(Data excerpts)
=====

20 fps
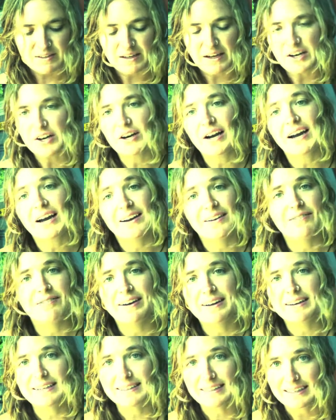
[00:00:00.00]
you're not going to
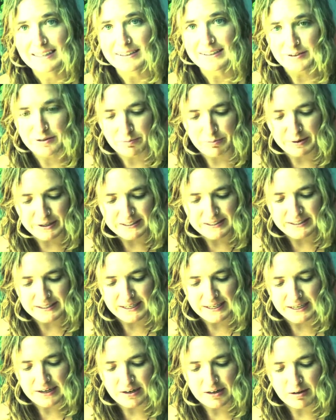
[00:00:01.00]
find it in the hills of
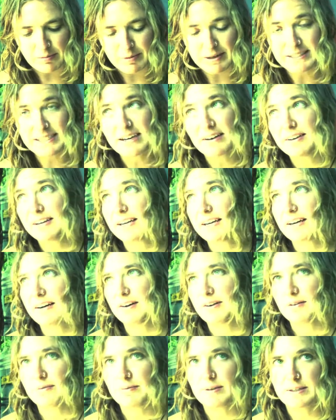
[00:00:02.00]
Boise at all, but down
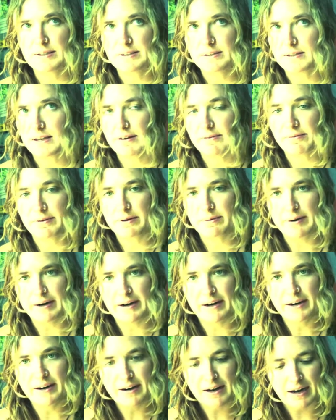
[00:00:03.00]
here it's
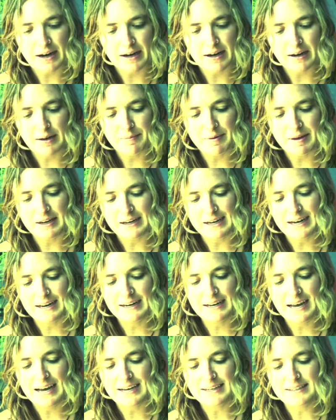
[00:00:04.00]
everywhere. And it kind
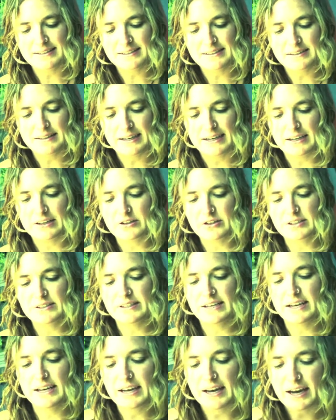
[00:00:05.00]
of looks
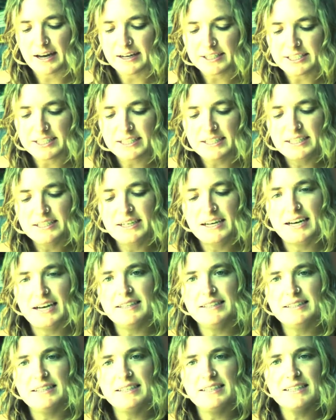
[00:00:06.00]
like ganja, I
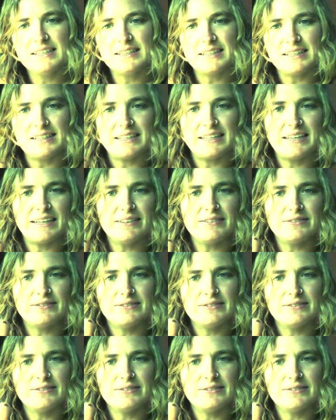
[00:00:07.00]
think, the leaf.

=====

Exercise requirements
Word for word and without any pictures, return all of the lines above.

Answer box
20 fps
[00:00:00.00]
you're not going to
[00:00:01.00]
find it in the hills of
[00:00:02.00]
Boise at all, but down
[00:00:03.00]
here it's
[00:00:04.00]
everywhere. And it kind
[00:00:05.00]
of looks
[00:00:06.00]
like ganja, I
[00:00:07.00]
think, the leaf.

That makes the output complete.